> WHAT IS EXPECTED
Line by line, copy the data below exactly.
------ EXTRACTED RECORDS ------
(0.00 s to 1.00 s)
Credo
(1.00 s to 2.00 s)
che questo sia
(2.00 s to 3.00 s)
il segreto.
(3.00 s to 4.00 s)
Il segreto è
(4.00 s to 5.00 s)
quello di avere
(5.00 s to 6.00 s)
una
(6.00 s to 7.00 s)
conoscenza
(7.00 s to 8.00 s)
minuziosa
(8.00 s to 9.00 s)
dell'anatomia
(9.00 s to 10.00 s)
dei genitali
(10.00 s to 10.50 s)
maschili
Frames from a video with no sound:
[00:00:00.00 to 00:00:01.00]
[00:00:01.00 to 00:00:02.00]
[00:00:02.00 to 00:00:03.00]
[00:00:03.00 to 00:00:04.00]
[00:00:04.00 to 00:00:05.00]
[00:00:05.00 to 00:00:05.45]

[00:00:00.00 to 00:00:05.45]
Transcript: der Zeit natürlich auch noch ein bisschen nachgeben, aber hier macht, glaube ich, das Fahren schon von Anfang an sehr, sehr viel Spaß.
------
> FINISHED EXERCISE
(0.00 s to 1.00 s)
Credo
(1.00 s to 2.00 s)
che questo sia
(2.00 s to 3.00 s)
il segreto.
(3.00 s to 4.00 s)
Il segreto è
(4.00 s to 5.00 s)
quello di avere
(5.00 s to 6.00 s)
una
(6.00 s to 7.00 s)
conoscenza
(7.00 s to 8.00 s)
minuziosa
(8.00 s to 9.00 s)
dell'anatomia
(9.00 s to 10.00 s)
dei genitali
(10.00 s to 10.50 s)
maschili
Frames from a video with no sound:
[00:00:00.00 to 00:00:01.00]
[00:00:01.00 to 00:00:02.00]
[00:00:02.00 to 00:00:03.00]
[00:00:03.00 to 00:00:04.00]
[00:00:04.00 to 00:00:05.00]
[00:00:05.00 to 00:00:05.45]

[00:00:00.00 to 00:00:05.45]
Transcript: der Zeit natürlich auch noch ein bisschen nachgeben, aber hier macht, glaube ich, das Fahren schon von Anfang an sehr, sehr viel Spaß.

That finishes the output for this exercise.